Two Israeli police officers have been killed by Palestinian attackers near a major shrine in Jerusalem, officials said.
Three Palestinian attackers have opened fire on Israeli police from inside a major Jerusalem holy site, killing two officers before being shot dead, officials said.
The rare attack from within the contested shrine, known to Muslims as the Noble Sanctuary and to Jews as the Temple Mount, raises new concerns about an escalation of violence.
The compound is at the fault line of the Israeli-Palestinian conflict, and has triggered major confrontations in the past.
The senior Muslim cleric in Jerusalem was detained by police after the attack, according to his son.
Mohammed Hussein, based at the shrine, was taken to an Old City police station, his son Omar said.
Israel has closed the site for further weapons sweeps. The rare closure meant a cancellation of noon prayers, which typically draw tens of thousands of Muslims from Israel and the Israeli-occupied West Bank to the compound on Fridays.
Israeli prime minister Benjamin Netanyahu quickly tried to allay Muslim fears, saying the status quo at the Muslim-administered site “will be preserved”.
Palestinian President Mahmoud Abbas spoke to Mr Netanyahu in a rare phone call to discuss the situation in Jerusalem, highlighting the concern about a possible escalation, according to the official Palestinian news agency WAFA.
The leaders have almost no direct contact.
Mr Abbas condemned the attack and said he rejects “any violence from any party, particularly at holy sites”.
Police identified the assailants as Arab citizens of Israel and members of the Jabareen clan.
A relative, Yehiyeh Jabareen, said they were devout Muslims who frequently visited the shrine, adding that clan members were in shock over the attack.
Israeli police chief Roni Alsheikh said the weapons used in the attack had been brought into the holy compound.
The attackers opened fire on the Israeli officers from inside the site, he said. In response, “a police force charged at the terrorists, killed two and wounded the third”.
The wounded assailant used a knife to attack an officer checking him for explosives and was killed, he added.
Muslim worshippers performed prayers in the streets near the walled Old City after police sealed off the area.
With the shrine off limits, the faithful lined up near Damascus Gate and other entrances to the Old City. Worshippers dispersed after the prayers without incident.
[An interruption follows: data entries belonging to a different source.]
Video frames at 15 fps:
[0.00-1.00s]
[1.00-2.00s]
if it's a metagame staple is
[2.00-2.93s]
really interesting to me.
Mr Alsheikh said such an attack is “without precedent” at the holy site and an “incident of the highest severity”.
Amateur video broadcast on Israeli TV stations showed a few seconds of what appeared to be part of the chase in the compound.
In the video, several people – only visible as dark figures in the footage shot from a distance – were running inside the compound. A man who had dropped to the ground suddenly jumps up and lunges at one of the officers before he is shot.
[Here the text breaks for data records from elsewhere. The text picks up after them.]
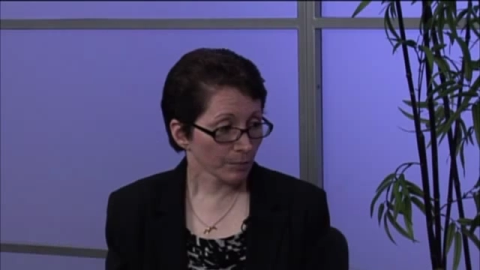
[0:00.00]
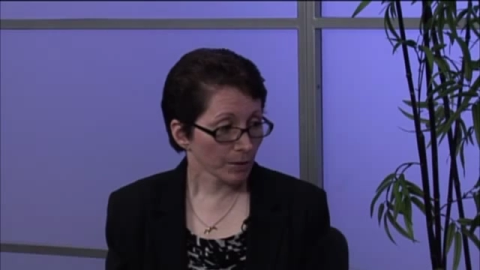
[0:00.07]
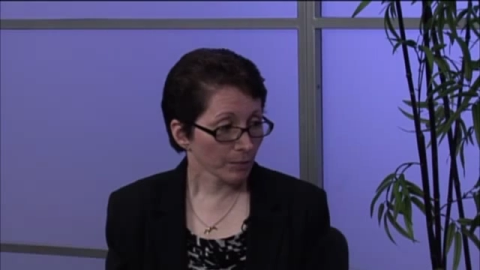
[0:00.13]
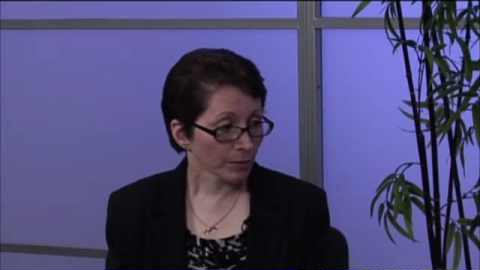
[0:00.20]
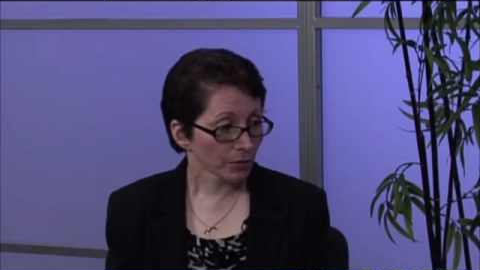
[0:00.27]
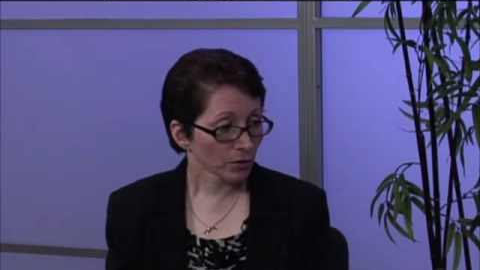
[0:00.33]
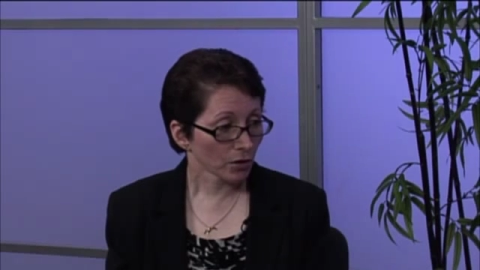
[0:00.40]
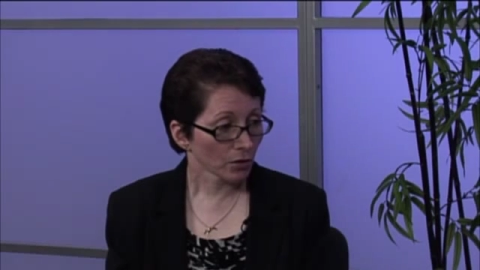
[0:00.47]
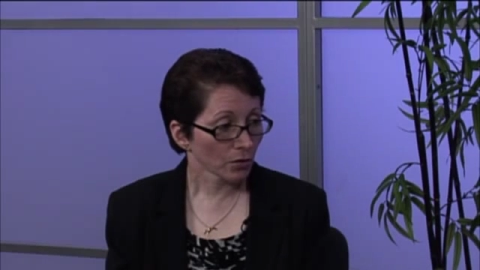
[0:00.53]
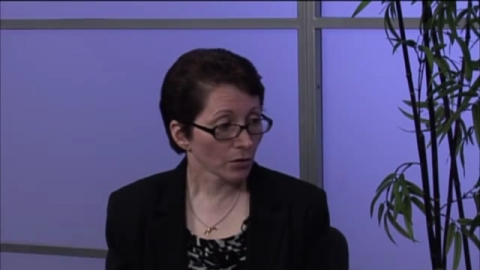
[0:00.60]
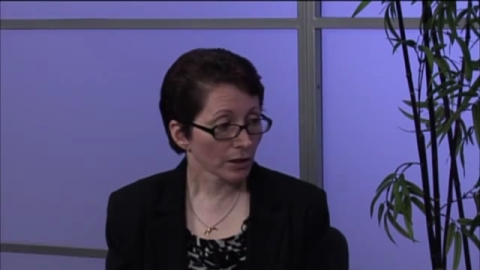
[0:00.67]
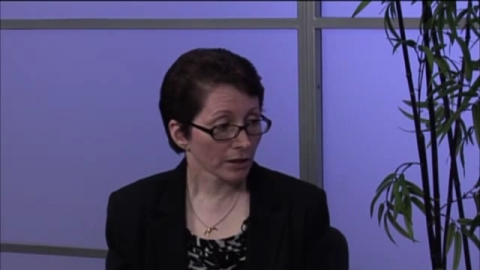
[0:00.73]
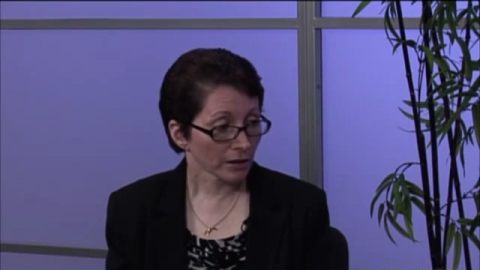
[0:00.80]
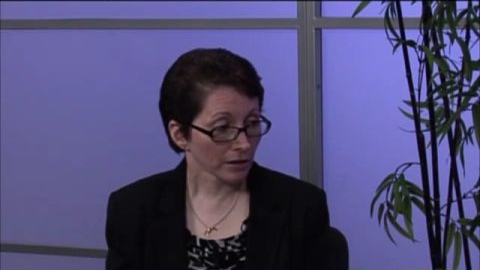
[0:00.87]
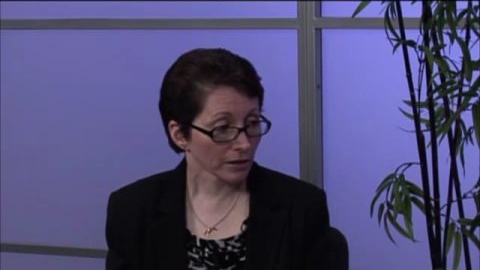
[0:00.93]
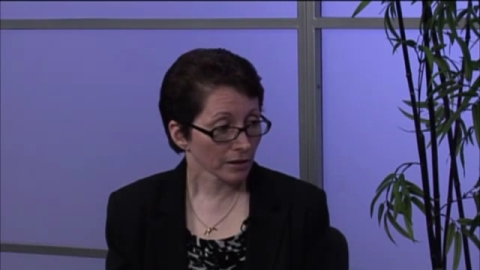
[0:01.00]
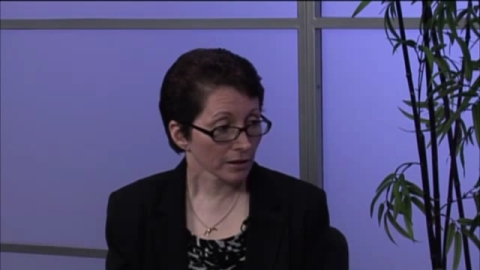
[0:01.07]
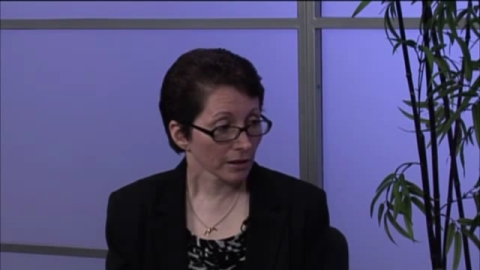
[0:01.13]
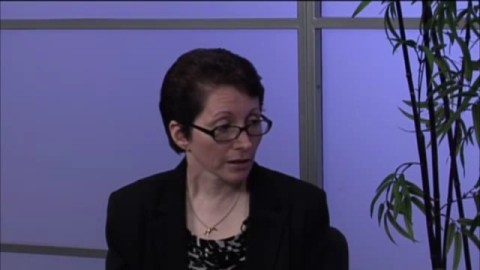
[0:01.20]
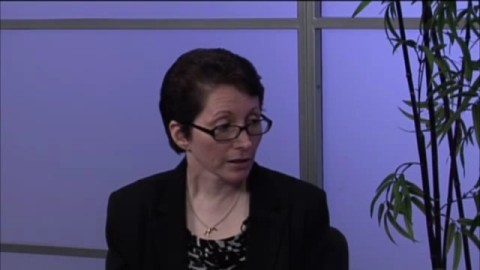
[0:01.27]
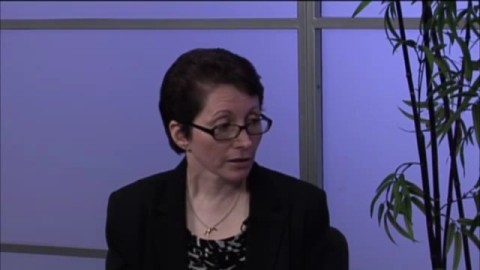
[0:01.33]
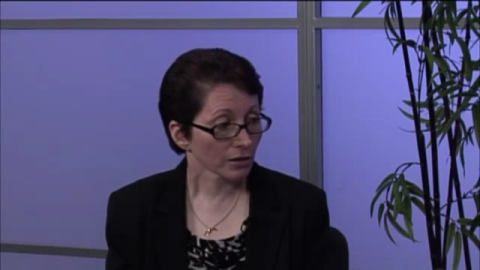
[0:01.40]
people know and
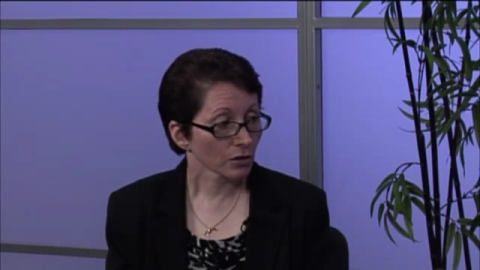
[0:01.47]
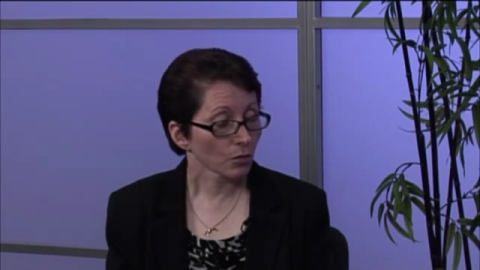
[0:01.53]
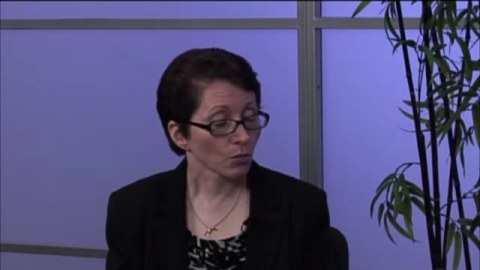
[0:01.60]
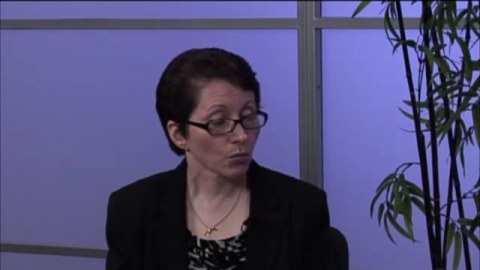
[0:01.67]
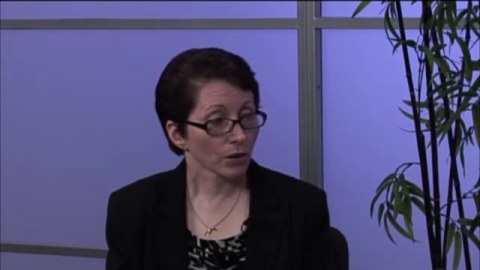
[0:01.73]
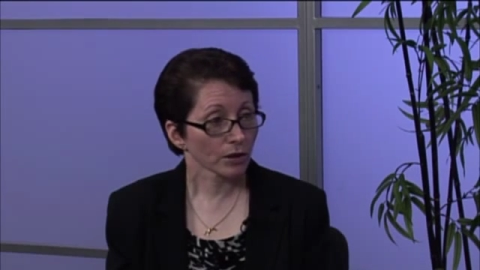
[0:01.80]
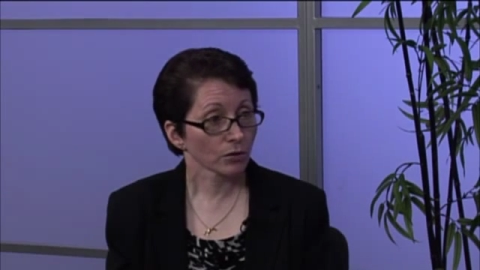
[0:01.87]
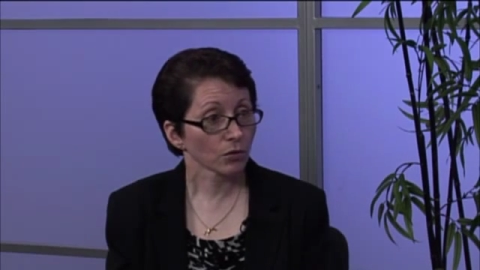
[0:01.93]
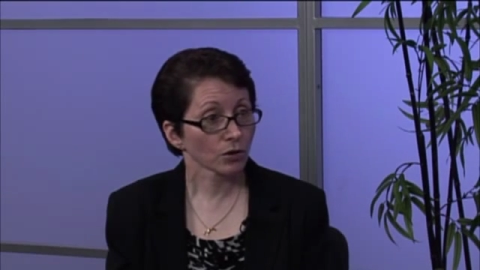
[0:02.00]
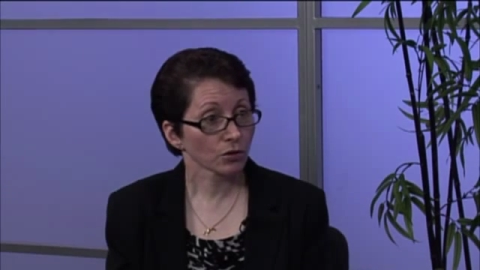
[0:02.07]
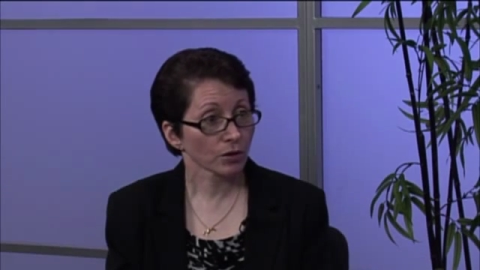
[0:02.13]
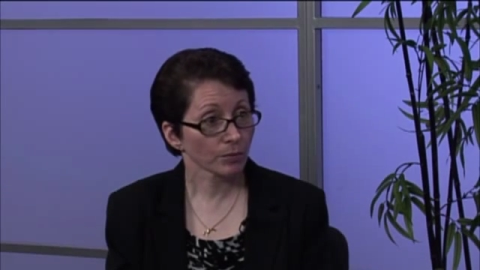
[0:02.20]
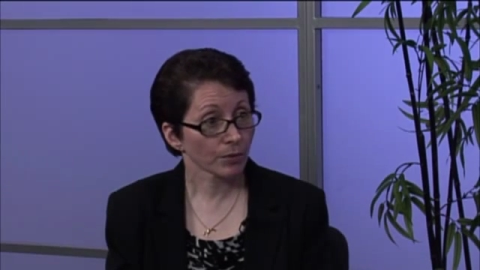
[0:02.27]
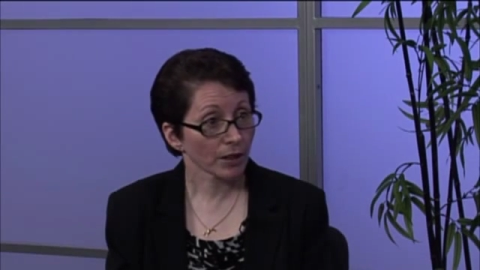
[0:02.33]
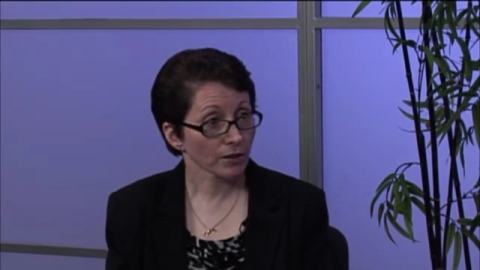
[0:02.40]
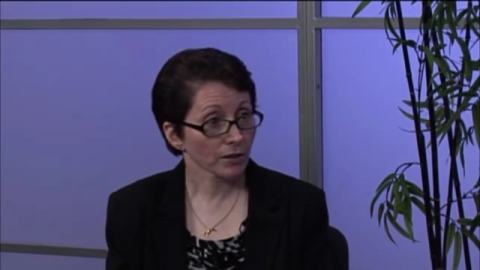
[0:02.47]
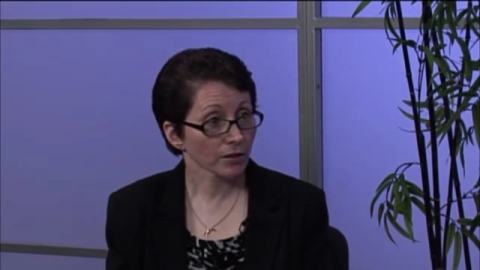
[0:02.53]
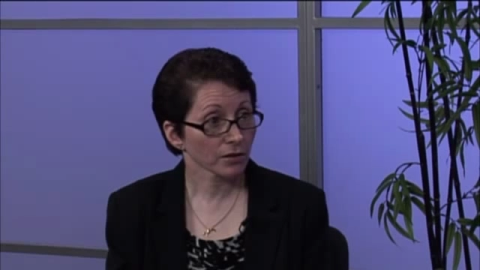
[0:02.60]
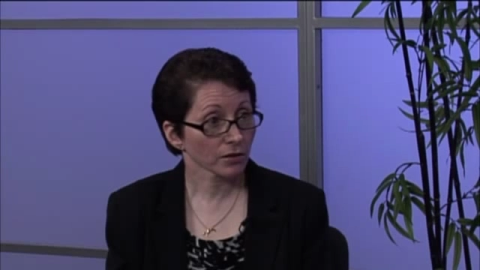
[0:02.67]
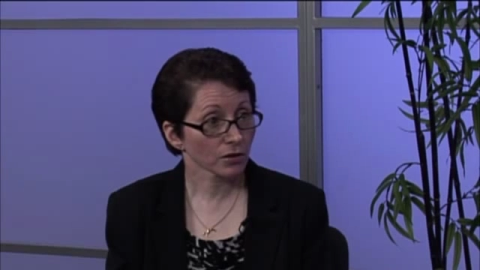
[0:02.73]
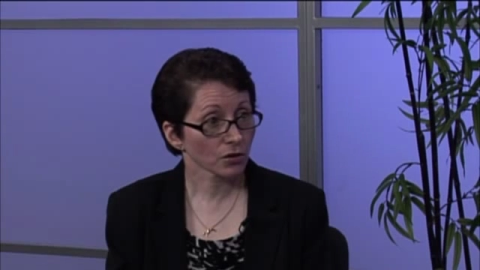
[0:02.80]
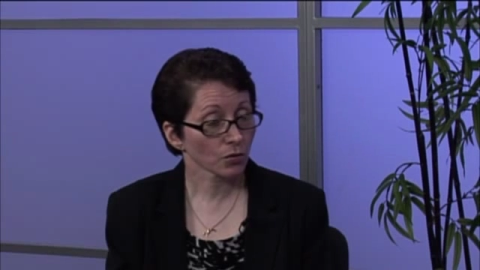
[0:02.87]
understand what an auditory
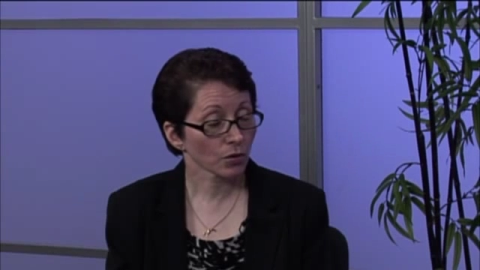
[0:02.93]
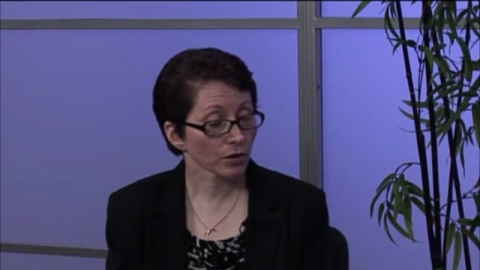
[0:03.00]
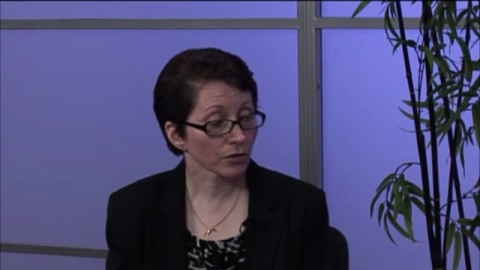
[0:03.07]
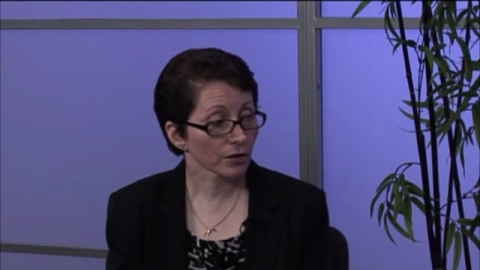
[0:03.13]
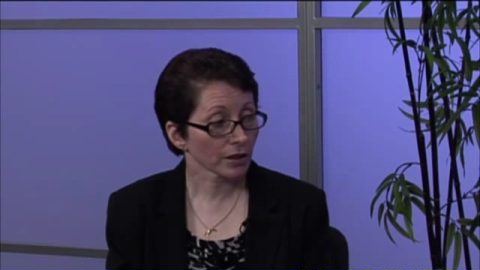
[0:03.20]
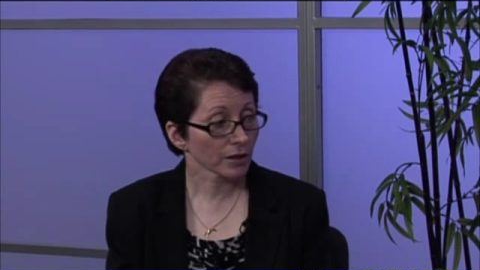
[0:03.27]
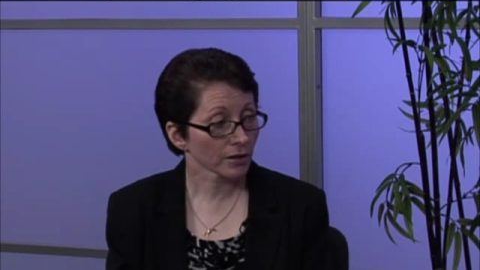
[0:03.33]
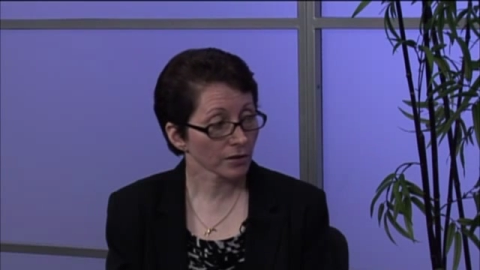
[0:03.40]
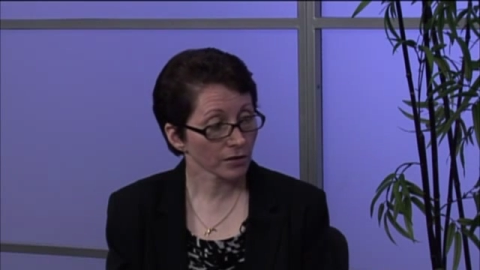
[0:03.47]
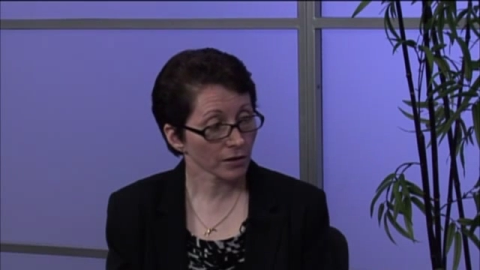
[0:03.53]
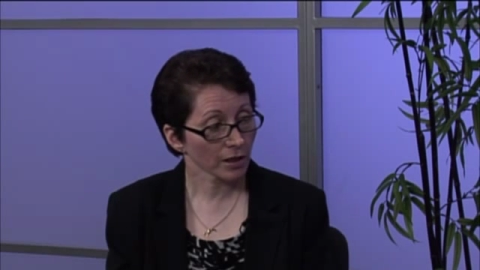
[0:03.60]
processing disorder is,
Israel’s Embassy in the UK tweeted that it was a “sad morning in Israel – Three Israelis have been injured after terrorists opened fire on policemen near a holy site in Jerusalem”, whilst The Board of Deputies of British Jews tweeted: “Our thoughts are with those wounded in today’s despicable terror attack in Israel’s capital”.
Foreign Office minister Alistair Burt said: “I strongly condemn the horrific terror attack in Jerusalem. I am saddened and appalled by this despicable act and offer my condolences to the victims and their families. The UK continues to stand with Israel against terrorism.”